Monday, 27 July 2015
Hall 2 (Scottish Exhibition and Conference Centre)
Y. Kee, N. Dimov, A. Inoishi (Kyushu university), and S. Okada (Kyushu University)
  The wide voltage window and the reasonable ionic conductivity of the organic electrolytes presently adopted in the Li-ion secondary batteries allow high power output and energy density. However, the thermal instability and comparatively high production costs of these organic electrolytes have become a major hindrance to the significant scale-up of Li-ion batteries.
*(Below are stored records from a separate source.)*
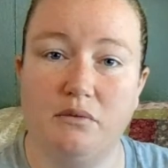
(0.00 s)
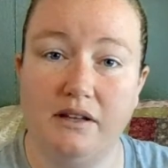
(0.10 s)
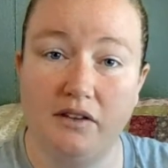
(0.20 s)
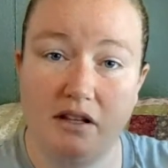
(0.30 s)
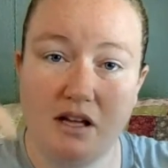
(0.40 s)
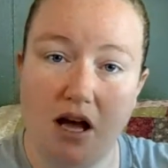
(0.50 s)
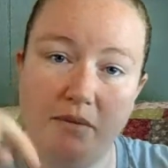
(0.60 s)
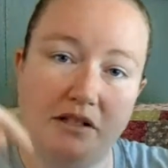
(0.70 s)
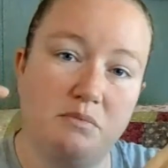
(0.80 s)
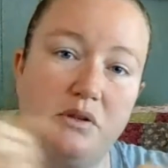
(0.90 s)
leave it in the
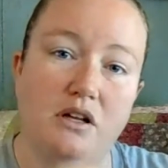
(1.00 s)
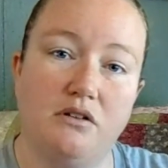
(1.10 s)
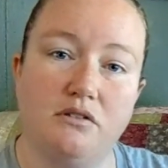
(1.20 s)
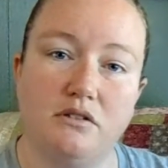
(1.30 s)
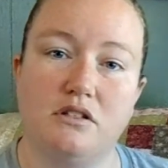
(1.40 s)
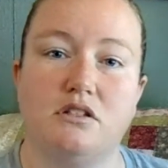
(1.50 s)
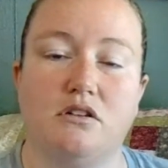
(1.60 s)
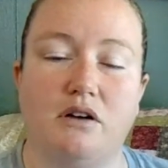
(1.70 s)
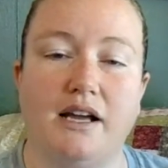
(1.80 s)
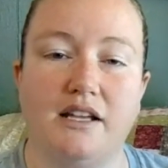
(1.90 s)
comments below
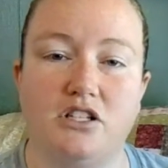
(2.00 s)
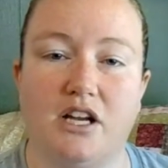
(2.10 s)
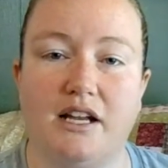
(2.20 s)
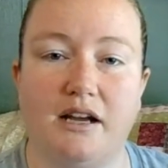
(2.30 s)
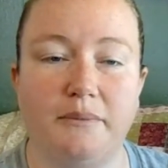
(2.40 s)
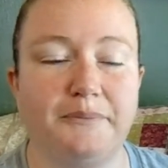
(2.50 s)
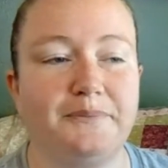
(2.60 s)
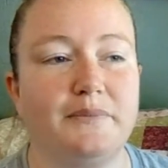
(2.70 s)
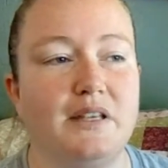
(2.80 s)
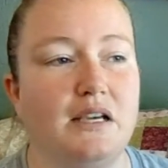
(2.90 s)
so I can check it out.
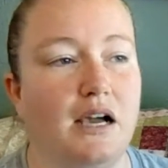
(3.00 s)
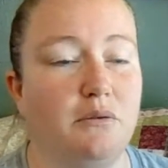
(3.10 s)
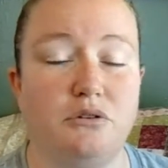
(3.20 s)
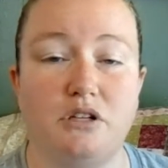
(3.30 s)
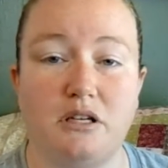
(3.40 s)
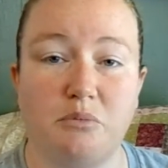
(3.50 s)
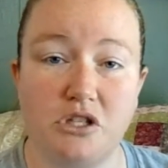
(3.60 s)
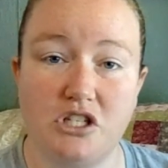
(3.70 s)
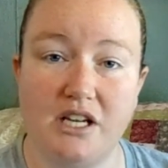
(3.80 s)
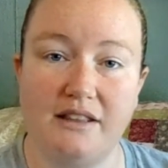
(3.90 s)
I would
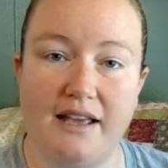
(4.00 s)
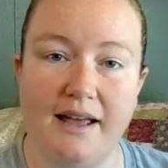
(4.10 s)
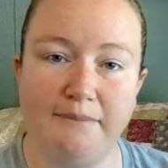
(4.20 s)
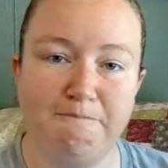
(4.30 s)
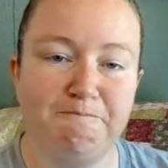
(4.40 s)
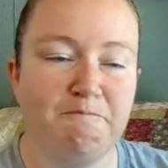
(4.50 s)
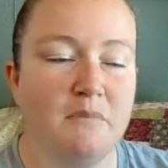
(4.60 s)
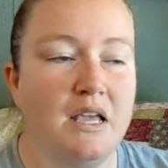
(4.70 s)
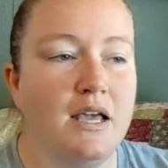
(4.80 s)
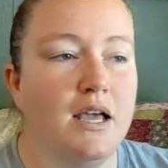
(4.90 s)
appreciate that.
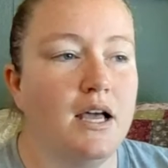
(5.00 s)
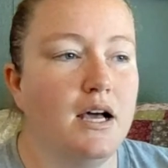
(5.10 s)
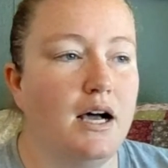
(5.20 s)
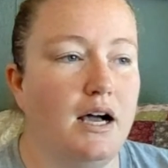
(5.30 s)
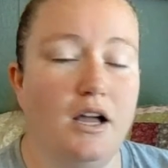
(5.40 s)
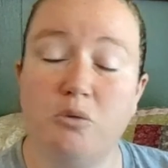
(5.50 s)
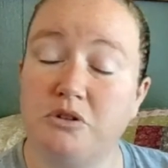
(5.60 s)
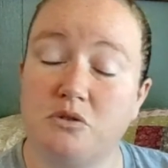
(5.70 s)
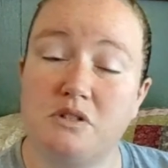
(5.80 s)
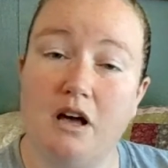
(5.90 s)
I hope
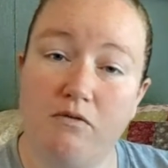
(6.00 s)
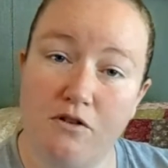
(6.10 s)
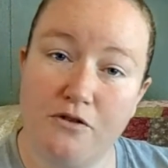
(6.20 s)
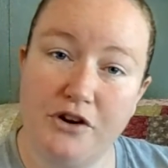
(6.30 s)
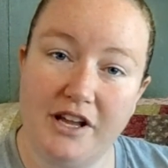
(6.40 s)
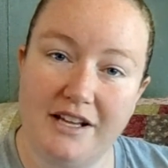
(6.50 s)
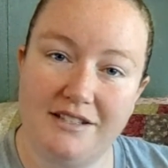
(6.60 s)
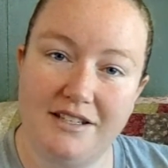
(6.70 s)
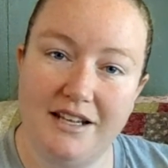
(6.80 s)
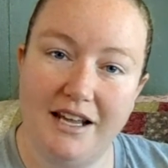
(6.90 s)
this was helpful for you
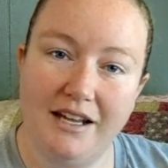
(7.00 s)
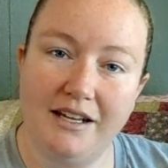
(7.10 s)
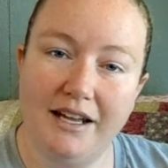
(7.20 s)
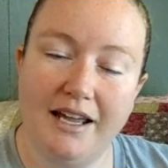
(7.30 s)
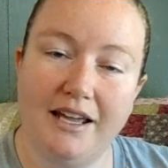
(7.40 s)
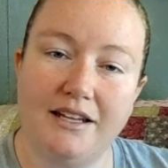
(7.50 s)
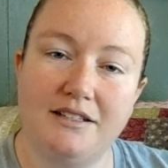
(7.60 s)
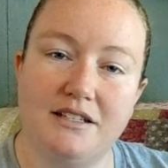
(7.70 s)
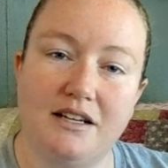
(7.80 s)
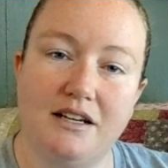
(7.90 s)
guys today,
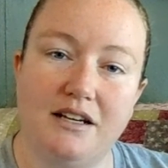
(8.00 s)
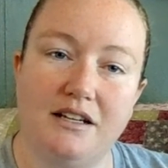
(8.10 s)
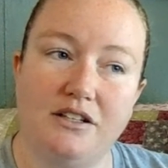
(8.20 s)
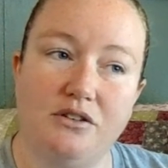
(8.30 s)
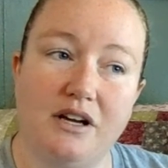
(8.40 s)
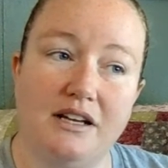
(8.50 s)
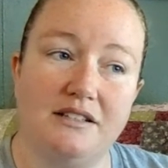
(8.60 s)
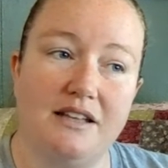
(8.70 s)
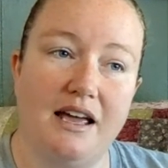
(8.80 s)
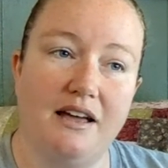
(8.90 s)
and you
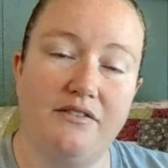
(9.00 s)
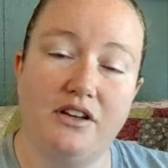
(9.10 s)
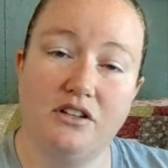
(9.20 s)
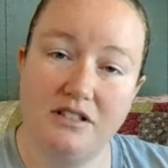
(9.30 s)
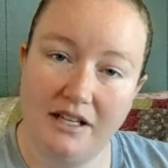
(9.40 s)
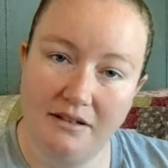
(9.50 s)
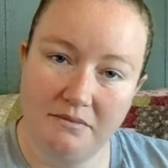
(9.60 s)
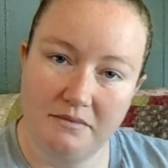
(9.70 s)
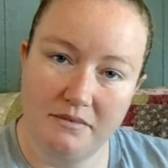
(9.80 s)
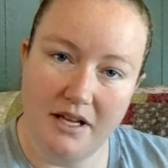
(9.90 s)
guys have a good day,
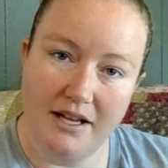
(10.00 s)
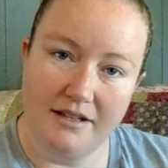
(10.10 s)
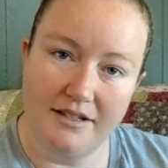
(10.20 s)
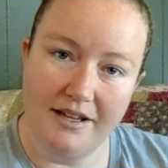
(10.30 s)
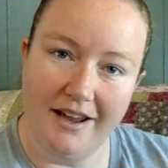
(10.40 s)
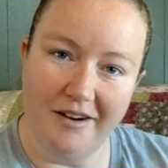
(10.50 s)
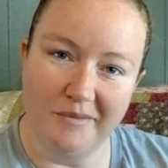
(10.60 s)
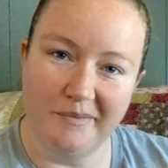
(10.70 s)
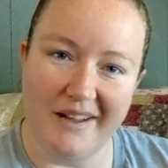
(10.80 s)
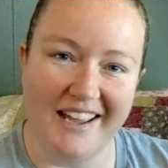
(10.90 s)
and take care.
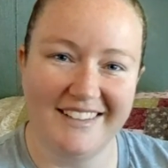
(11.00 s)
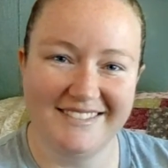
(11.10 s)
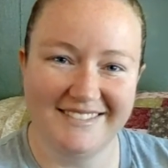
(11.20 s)
Bye.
Aqueous electrolytes could considerably reduce the production cost of the lithium-ion batteries and completely eliminate the fire hazard at the expense of reduced energy density.

  On the other hand, the restricted voltage window of the aqueous electrolytes allows only non-conventional sets of anode and cathode electrode materials to meet the proper working voltage of ~1.2 V in the full-cell configuration [1]. This requirement is met by using a non-carbonaceous host such as rhombohedral LiTi2(PO4)3 (RLTP) as an anode material with a redox potential of 2.5 V for the Ti4+/Ti3+ couple against Li. A number of studies on aqueous rechargeable Li-ion batteries using RLTP as an anode have been published along with the development of RLTP. For example, an LiMn2O4//LiTi2(PO4)3 cell with 1 M Li2SO4 as an aqueous electrolyte showed an initial capacity of 40 mAh g-1, and LiMn0.05Ni0.05Fe0.9PO4//LiTi2(PO4)3 with saturated Li2SO4 as an aqueous electrolyte showed an initial capacity of 87 mAh g-1 [2,3]. However, regardless of the nature of the cathode materials, the large initial irreversibility and the gradual capacity fade of RLTP have hindered its application as an anode for aqueous Li-ion batteries. Attempts to improve the electrochemical properties of RLTP by nano-sizing [4] and controlling the oxygen vacancy [5] have recently been reported. Meanwhile, the use of Li-rich lithium titanium phosphate phases instead of current RLTP has not been described yet. We consider that the use of Li-rich phases of Li1+xTi2(PO4)3 could be expected to reduce the initial irreversibility and improve the cycle life at the expense of somewhat lowered capacity.

  Our preliminary attempts to synthesize Li-rich single-phases of Li1+xTi2(PO4)3 (0≤x≤2) revealed that this Li-rich phase could easily be incorporated with the well-known rhombohedral LiTi2(PO4)3 contaminated with some other stable phases in the compositional space Li-Ti-P-O, such as LiTiPO5, Li4Ti5O12, LiTi2(PO4)3, and TiO2, depending on the synthesis temperature and the stoichiometry of the starting materials [6]. Therefore, our primary goal was to synthesize a single lithium-rich phase, which exists in a space group system different from that of RLTP (R-3c). A systematic approach to stabilize isotypic mixed-valent structures was previously pioneered by M. Catti. In that work, it was suggested that mixed-valent superstructures of Li1+xInxTi2-x(PO4)3 could exist when x < 0.5 or x > 1.0 [7], which is in good agreement with our preliminary data. Therefore, the smallest amount of lithium, x=1.5, was chosen to isolate the single phase of mixed-valent orthorhombic Li1.5Ti2(PO4)3.

  In this preliminary study, we tried to clarify how electrochemical properties could vary in the seemingly similar compounds LiTi2(PO4)3 and Li1.5Ti2(PO4)3. The electrochemical properties of these materials were evaluated in conventional half cells to measure the interfacial resistance and Li+ ionic diffusivity in these structures. In addition, their feasibilities as anodes for aqueous lithium-ion cells were tested in LiFePO4//LixTi2(PO4)3 full-cell configurations using 1M Li2SO4 electrolytes.